Consultant Vare estimates that 50 to 100 small California wineries are available for sale or would welcome a financial partner. However, the general shake-out of undercapitalized, less efficient wineries that has been predicted for a decade has still not materialized. One reason is that many of the small wineries that have proliferated in recent years are weekend labors of love of affluent lawyers, doctors, dentists and others who would hate to sell out.
Jim Spaulding is among the weekend laborers of love. A former medical reporter for the Milwaukee Journal, he grew grapes in his suburban Milwaukee backyard and fermented wine in his refrigerator as a hobby, before moving to Berkeley in 1971 to teach journalism at the University of California. He and his then-wife Barbara bought 30 acres near Calistoga as a future retirement vineyard, and only later started the winery to provide a home for their grapes.

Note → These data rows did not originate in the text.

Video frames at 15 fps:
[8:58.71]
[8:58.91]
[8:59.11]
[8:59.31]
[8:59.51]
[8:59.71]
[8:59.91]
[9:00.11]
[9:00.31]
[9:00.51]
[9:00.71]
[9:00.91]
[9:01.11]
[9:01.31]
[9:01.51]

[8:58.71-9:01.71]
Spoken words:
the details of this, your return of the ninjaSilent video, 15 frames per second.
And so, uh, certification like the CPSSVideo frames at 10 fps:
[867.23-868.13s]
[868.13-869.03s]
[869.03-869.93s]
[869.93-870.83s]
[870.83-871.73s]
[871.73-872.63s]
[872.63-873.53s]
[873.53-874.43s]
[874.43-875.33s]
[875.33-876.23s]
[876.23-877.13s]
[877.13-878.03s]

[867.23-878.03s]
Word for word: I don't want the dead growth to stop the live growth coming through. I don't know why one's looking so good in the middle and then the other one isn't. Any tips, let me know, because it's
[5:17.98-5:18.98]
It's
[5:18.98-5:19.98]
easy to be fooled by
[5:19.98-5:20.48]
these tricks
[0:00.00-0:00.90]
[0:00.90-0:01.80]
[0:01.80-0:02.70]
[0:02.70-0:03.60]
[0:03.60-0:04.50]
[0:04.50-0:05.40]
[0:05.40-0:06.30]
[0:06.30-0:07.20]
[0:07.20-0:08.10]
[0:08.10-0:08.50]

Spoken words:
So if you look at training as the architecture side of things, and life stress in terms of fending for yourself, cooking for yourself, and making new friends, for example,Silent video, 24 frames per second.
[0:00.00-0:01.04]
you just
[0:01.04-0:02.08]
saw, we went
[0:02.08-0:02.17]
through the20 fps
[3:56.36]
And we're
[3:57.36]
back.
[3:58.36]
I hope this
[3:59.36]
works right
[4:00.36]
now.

During the school year James C. Spaulding the professor lives in a rented house in Berkeley, commuting on weekends to Calistoga. There Jim Spaulding the wine company president puts on his dungarees and work boots, rolls up his sleeves and pitches in at the winery.
A Way of Life
"This is a way of life for us," the 63-year-old wine maker explains. "We have no expectation of making a lot of money."
The way of life has continued, even though the Spauldings ended their 34-year marriage last year. While living apart--he in an apartment in Calistoga, she in a converted prune-drying shed on a hillside vineyard outside town--they remain friends and business partners.
Stonegate Winery started showing a profit in 1977, four years after it opened, and has made money ever since, he says. However, investment in new equipment and buildings has produced a negative cash flow in many years. Overall, "we have put more money in than we have taken out," he says.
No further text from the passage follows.